Not every girl’s ‘loving family’ is ready to give her agency, especially if the family religion belittles anyone without a hymen. Best keep it quiet.
But back to the present day. I write this after Christine Blasey Ford provided testimony filled with vivid detail, including the increased volume of a stereo when two men closed her in a bedroom with them. Her silencing was the most frightening thing for her. She also spoke out knowing that it might not make a difference.
Throughout the internationally reported ‘pre- and post-hearing’, the phrase ‘ruining a man’s life’ has been bandied about with particular abandon. As if barring a man from sitting on the Supreme Court ruins his life (not that he’ll ever know). Moreover, this attitude ignores the women’s lives that have been ruined by male entitlement. The hours of therapy we have paid for, the silence, the learned helplessness, the loss of confidence, even the inability to show complete love to our chosen partners – these are the tax of being a woman with a past of compromised safety.

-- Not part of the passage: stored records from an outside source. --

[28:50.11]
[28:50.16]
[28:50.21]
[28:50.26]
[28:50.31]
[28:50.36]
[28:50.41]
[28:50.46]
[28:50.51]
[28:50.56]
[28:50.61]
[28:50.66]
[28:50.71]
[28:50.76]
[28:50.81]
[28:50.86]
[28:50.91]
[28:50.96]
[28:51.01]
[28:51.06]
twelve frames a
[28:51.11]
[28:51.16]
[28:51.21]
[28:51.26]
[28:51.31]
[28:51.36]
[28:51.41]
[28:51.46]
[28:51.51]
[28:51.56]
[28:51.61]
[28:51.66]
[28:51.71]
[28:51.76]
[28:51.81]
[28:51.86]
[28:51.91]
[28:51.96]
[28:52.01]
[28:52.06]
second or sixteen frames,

Blaming women for not reporting their own abuse is fairly standard these days, usually accompanied by the implication that future victims are on the first victim’s head. However, the low rate of conviction (or even belief) also begs the question – which of us are worth protecting, and which of us are to be left without justice, our credibility compromised by our own vulnerability? Within this framework of partisan justice, is it any surprise that so many of us stay silent?